[RECORDED DATA — start]

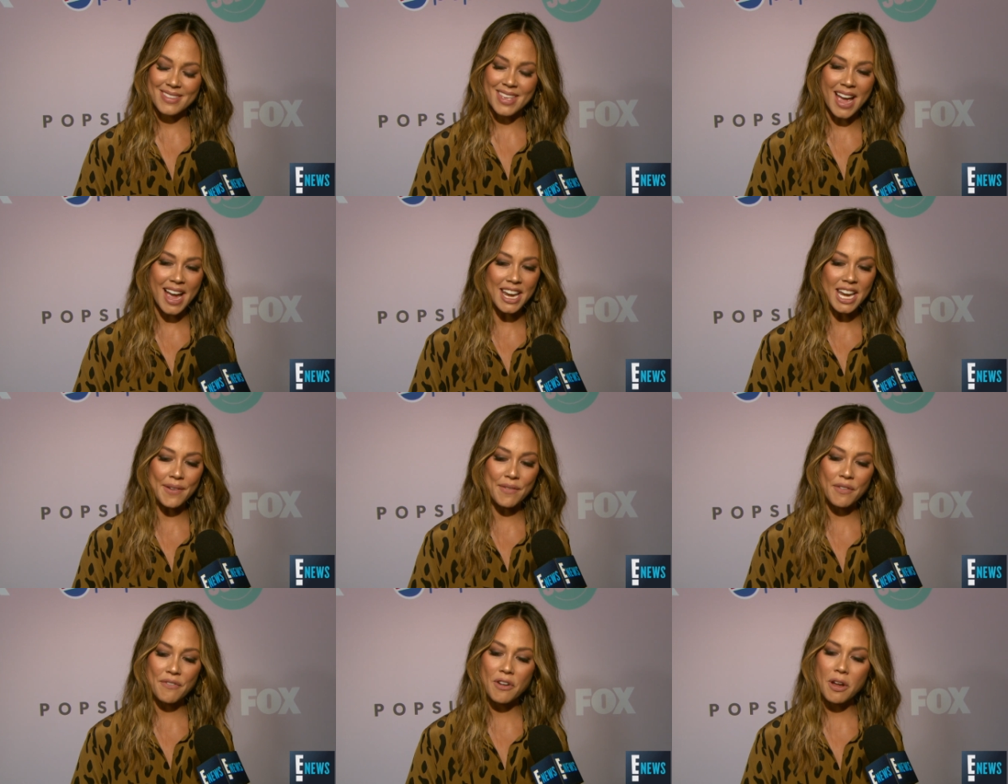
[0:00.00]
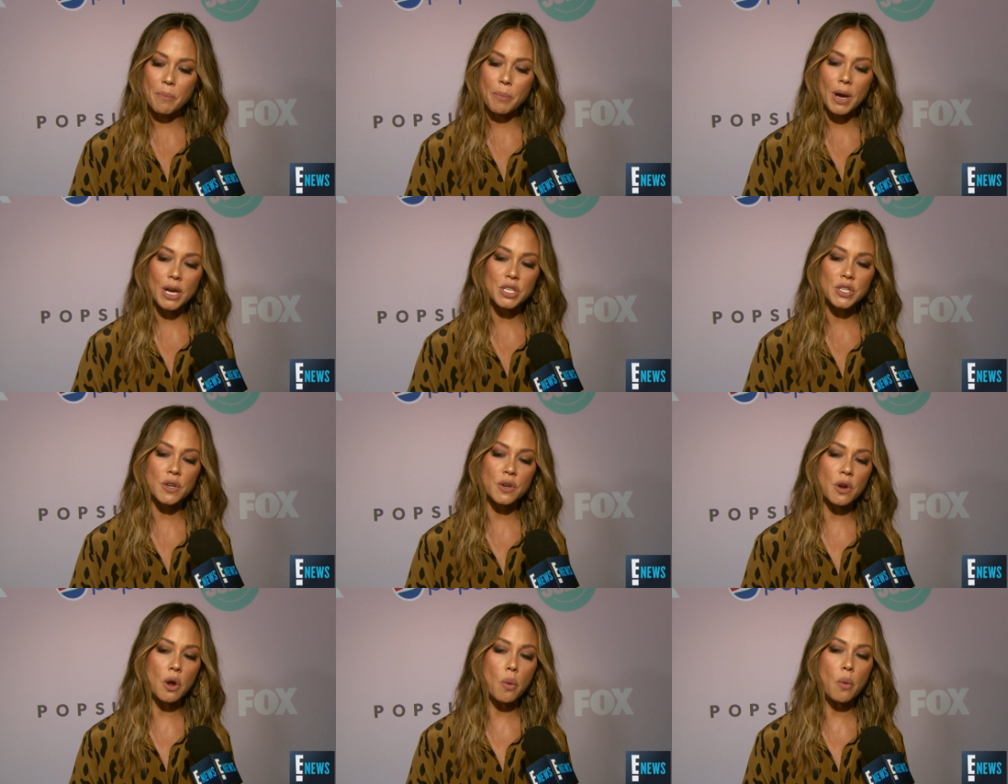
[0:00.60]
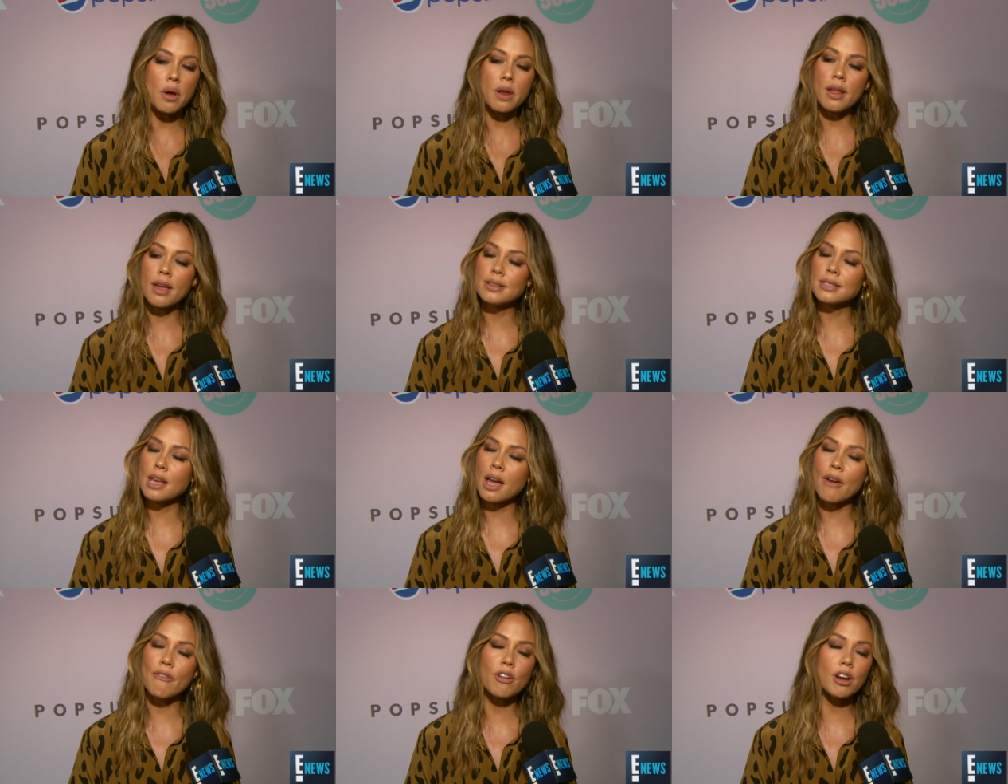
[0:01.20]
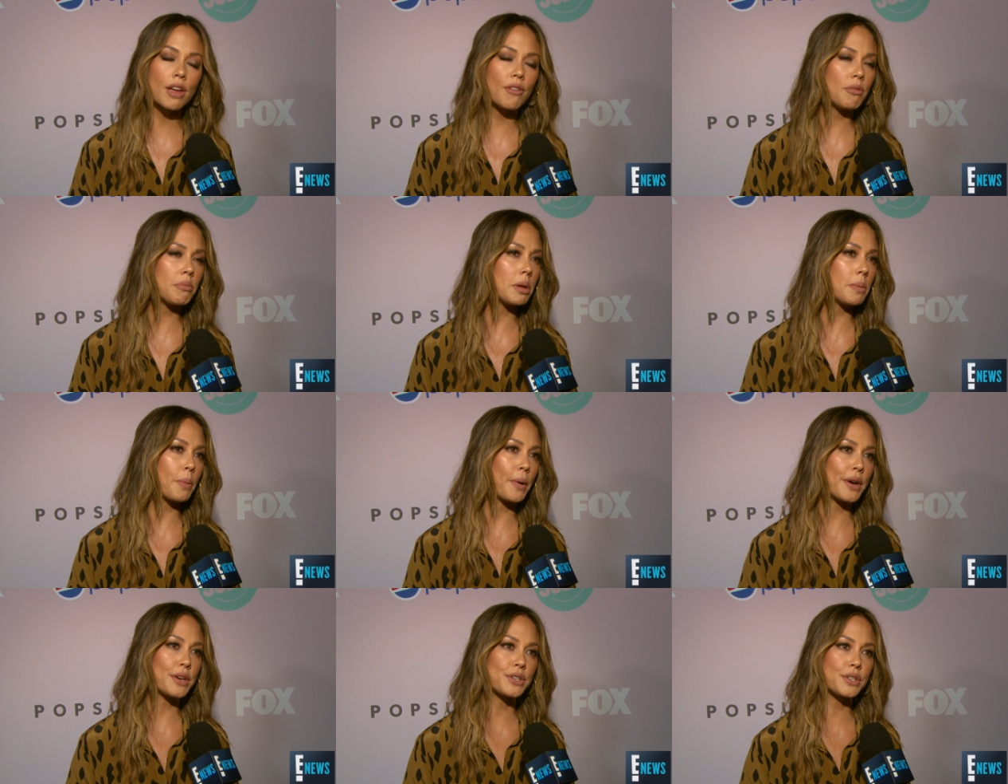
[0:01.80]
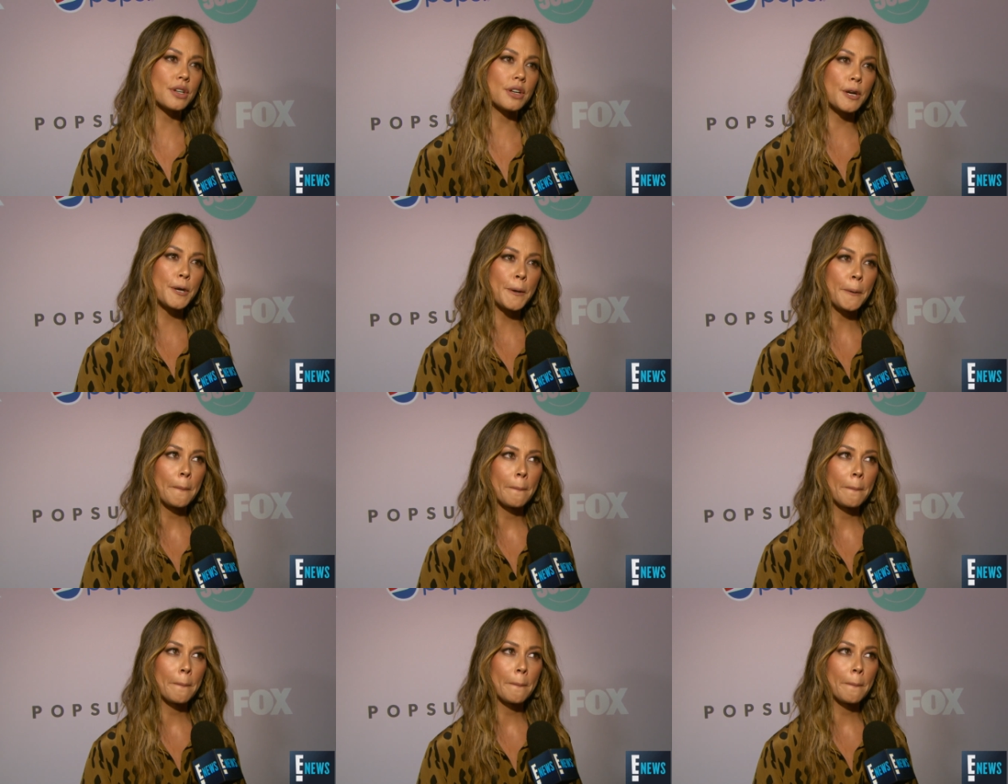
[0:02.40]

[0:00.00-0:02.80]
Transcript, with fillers: yeah, I never felt pressure. No one has ever given me pressure.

[RECORDED DATA — finish]

» PROBLEM
Print every record above exactly as written, leaving out the pictures.

» RESPONSE BELOW
[0:00.00]
[0:00.60]
[0:01.20]
[0:01.80]
[0:02.40]

[0:00.00-0:02.80]
Transcript, with fillers: yeah, I never felt pressure. No one has ever given me pressure.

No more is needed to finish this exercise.